23. Lack of repair facilities and material at Trieste; the end of hostilities creating a surplus of Liberty-type vessels; a shortage in food supply at Trieste during this period and the contemplated prolonged lay-up of the S.S. Jesse Billingsley at Trieste before the damage sustained by reason of the disaster would be repaired and she could resume service, were considerations in the repatriation of the crew.
24. The value of the hull after the explosion was $ 148,000. The value of the cargo after the explosion was $ 386,053.76. Total value of hull and cargo was $ 534,053.76.
Conclusions of Law
1. This court has jurisdiction of the subject matter and the parties to this action.

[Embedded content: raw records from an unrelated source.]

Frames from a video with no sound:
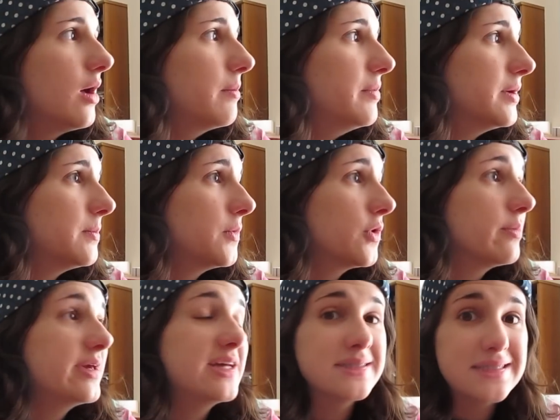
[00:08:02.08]
a bit more
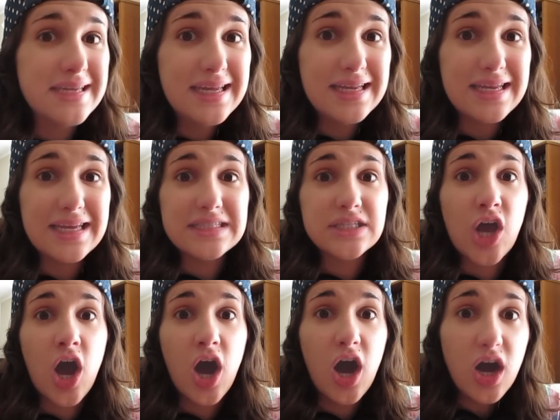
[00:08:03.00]
because it is
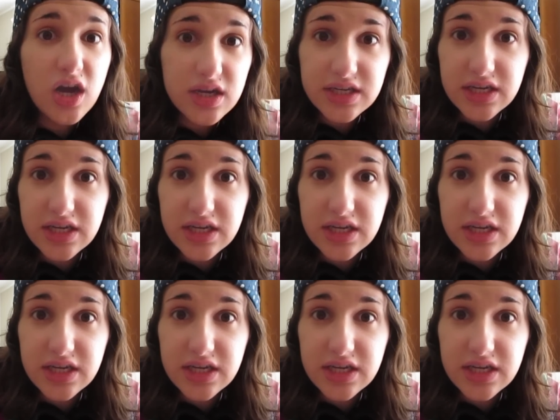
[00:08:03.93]
hotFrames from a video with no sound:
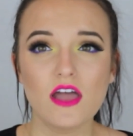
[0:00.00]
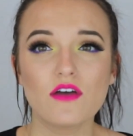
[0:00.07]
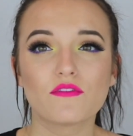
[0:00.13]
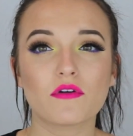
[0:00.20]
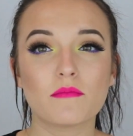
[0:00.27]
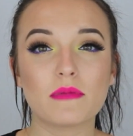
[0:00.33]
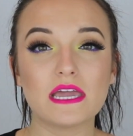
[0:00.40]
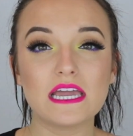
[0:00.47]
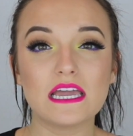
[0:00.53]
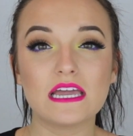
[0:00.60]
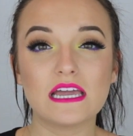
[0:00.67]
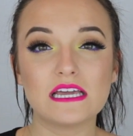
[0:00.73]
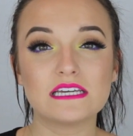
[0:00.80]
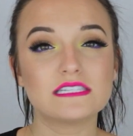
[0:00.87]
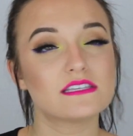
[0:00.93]
For me,
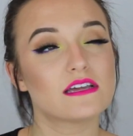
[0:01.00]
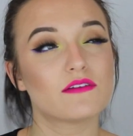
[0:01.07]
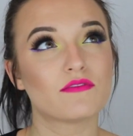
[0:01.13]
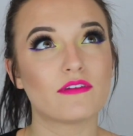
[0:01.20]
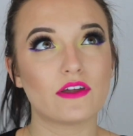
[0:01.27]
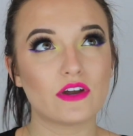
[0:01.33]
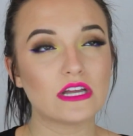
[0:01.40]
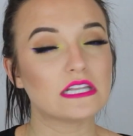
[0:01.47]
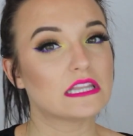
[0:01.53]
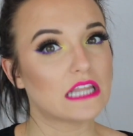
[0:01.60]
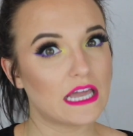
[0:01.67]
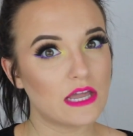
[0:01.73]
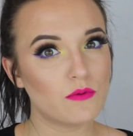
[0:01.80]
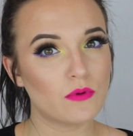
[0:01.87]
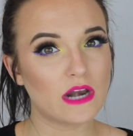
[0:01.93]
it is very
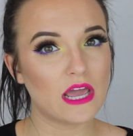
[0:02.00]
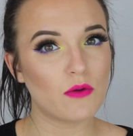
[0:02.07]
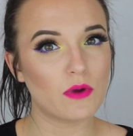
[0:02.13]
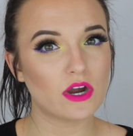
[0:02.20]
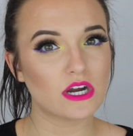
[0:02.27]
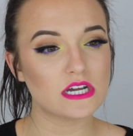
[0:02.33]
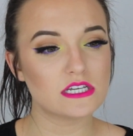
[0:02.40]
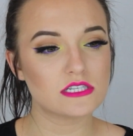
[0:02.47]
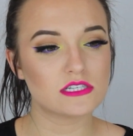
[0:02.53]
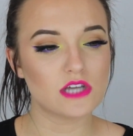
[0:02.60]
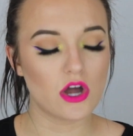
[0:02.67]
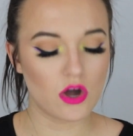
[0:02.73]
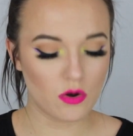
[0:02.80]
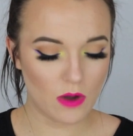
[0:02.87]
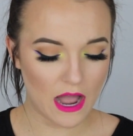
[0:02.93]
light when I wear it, so
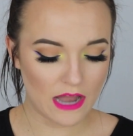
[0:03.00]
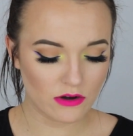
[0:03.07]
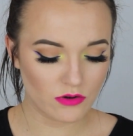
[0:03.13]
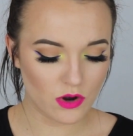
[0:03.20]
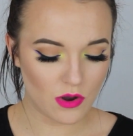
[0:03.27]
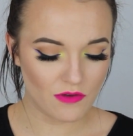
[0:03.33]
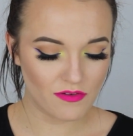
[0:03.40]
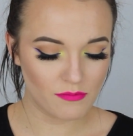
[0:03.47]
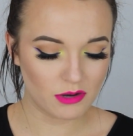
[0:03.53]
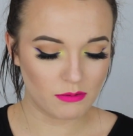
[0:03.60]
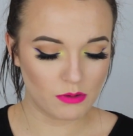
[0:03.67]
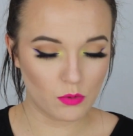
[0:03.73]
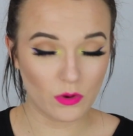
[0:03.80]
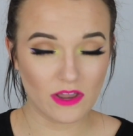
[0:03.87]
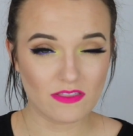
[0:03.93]
I don't know if I'm going to
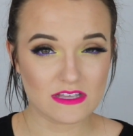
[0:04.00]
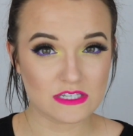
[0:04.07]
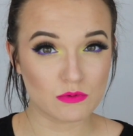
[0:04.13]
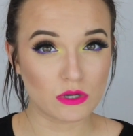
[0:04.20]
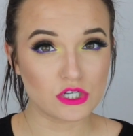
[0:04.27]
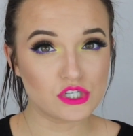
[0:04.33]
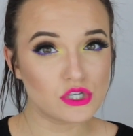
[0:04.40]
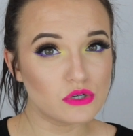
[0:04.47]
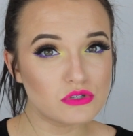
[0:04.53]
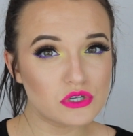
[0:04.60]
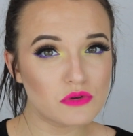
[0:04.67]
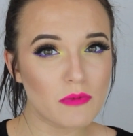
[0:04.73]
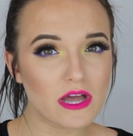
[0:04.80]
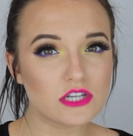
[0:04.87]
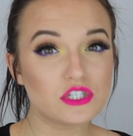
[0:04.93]
be wearing this one too
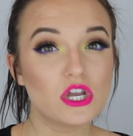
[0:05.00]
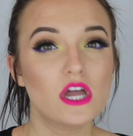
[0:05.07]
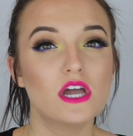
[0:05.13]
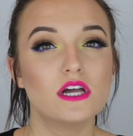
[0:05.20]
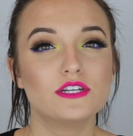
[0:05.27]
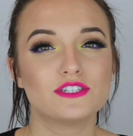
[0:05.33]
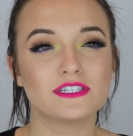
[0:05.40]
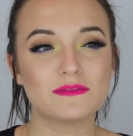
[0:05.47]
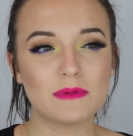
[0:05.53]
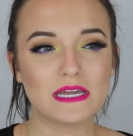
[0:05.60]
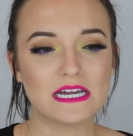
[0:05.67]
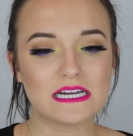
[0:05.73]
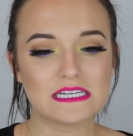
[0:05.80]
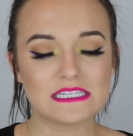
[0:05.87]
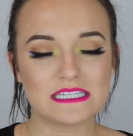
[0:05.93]
much, just
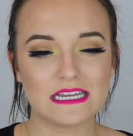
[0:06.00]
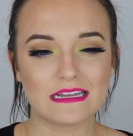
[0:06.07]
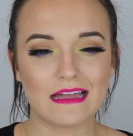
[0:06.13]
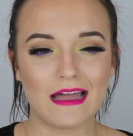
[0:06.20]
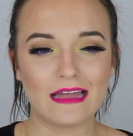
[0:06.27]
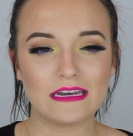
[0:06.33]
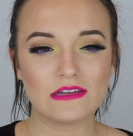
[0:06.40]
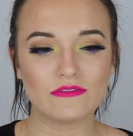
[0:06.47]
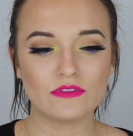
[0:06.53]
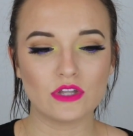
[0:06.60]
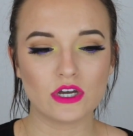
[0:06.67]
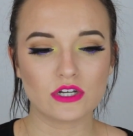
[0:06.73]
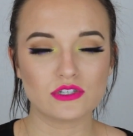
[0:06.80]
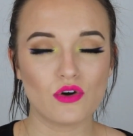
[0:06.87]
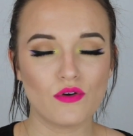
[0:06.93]
because it kind of
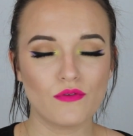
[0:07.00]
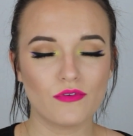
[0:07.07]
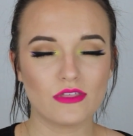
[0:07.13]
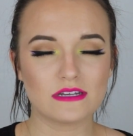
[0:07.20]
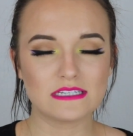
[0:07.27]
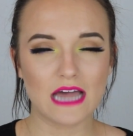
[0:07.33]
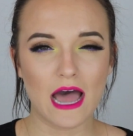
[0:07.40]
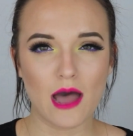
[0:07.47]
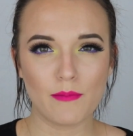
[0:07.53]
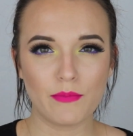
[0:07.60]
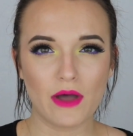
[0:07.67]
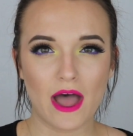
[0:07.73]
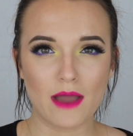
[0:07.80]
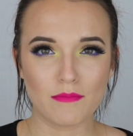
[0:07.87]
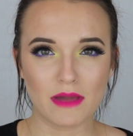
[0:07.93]
looks over the
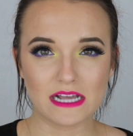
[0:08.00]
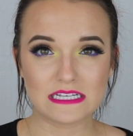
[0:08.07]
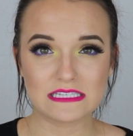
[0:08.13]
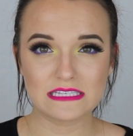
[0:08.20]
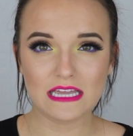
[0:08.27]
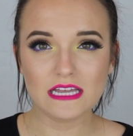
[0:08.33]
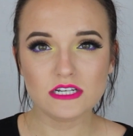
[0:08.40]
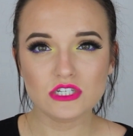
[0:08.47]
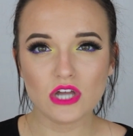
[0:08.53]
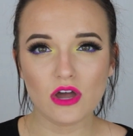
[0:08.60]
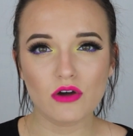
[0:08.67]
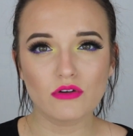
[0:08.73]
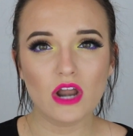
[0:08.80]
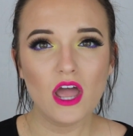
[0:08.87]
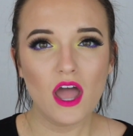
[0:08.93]
top on my skin tone,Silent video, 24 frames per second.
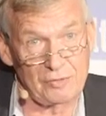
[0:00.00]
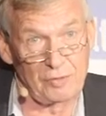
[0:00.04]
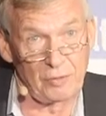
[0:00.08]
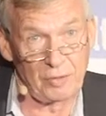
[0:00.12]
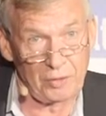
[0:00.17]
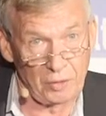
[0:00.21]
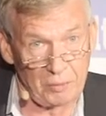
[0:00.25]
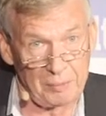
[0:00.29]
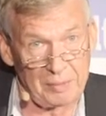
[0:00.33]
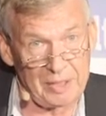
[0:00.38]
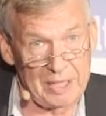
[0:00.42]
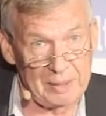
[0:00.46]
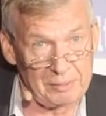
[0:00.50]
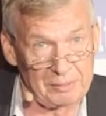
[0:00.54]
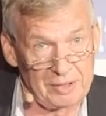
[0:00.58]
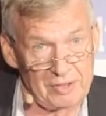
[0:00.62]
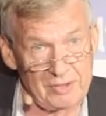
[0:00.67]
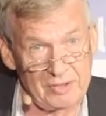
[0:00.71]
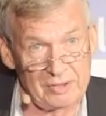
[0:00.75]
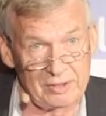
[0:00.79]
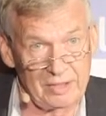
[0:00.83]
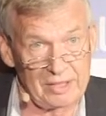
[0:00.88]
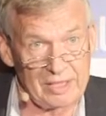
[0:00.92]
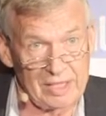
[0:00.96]
for real people
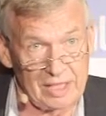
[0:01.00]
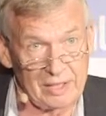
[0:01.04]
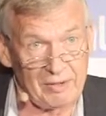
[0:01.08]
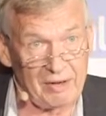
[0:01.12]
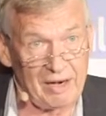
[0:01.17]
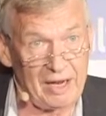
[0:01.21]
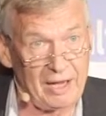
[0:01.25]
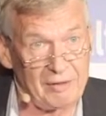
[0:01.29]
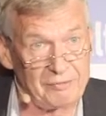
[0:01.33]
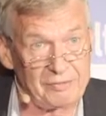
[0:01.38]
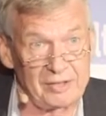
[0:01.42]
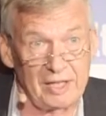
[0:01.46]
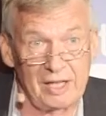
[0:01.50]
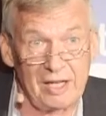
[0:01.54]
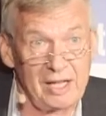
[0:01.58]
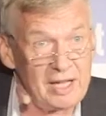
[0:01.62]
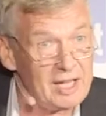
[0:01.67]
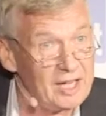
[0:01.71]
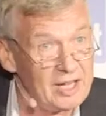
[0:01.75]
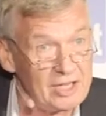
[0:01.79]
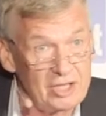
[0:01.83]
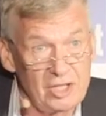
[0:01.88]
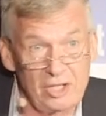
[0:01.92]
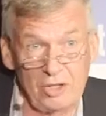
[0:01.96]
until the year after,
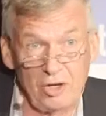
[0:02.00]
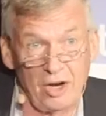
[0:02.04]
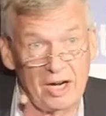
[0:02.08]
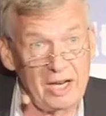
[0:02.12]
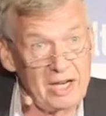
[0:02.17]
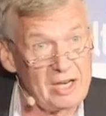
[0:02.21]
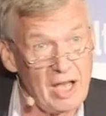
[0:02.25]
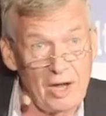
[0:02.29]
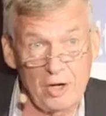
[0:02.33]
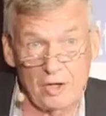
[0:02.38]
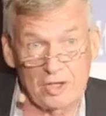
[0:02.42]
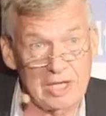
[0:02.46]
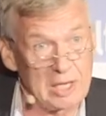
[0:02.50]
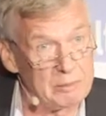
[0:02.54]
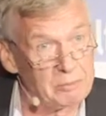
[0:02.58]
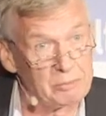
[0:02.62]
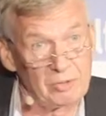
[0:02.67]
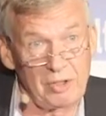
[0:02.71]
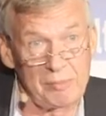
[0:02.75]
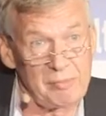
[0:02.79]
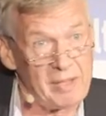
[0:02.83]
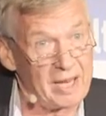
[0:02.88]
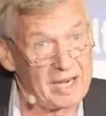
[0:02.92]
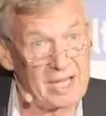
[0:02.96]
you got in no trouble
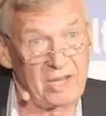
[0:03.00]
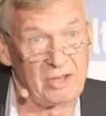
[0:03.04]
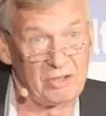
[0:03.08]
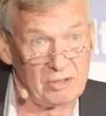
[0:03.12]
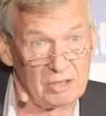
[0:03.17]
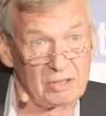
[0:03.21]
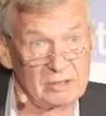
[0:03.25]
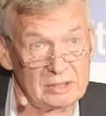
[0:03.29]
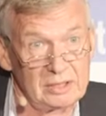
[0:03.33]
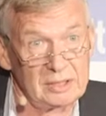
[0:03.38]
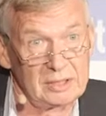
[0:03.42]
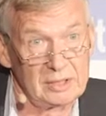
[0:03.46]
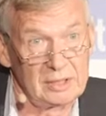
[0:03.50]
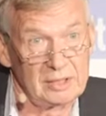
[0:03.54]
with money at all.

2. Libelants have failed to establish by a fair preponderance of the credible evidence that the abandonment of the S.S. Jesse Billingsley was absolute and without hope or expectation of returning to the vessel.
3. Libelants have failed to establish by a fair preponderance of the credible evidence that the members of the crew of the S.S. Jesse Billingsley were clearly discharged from their duties to her and from their shipping contract.
4. The libel is dismissed against respondent, United States of America.
5. Libelants at the outset of the trial having consented to discontinue this suit, with prejudice, as against the general agent, William J. Rountree Co., Inc., the libel is dismissed as to respondent, William J. Rountree Co., Inc.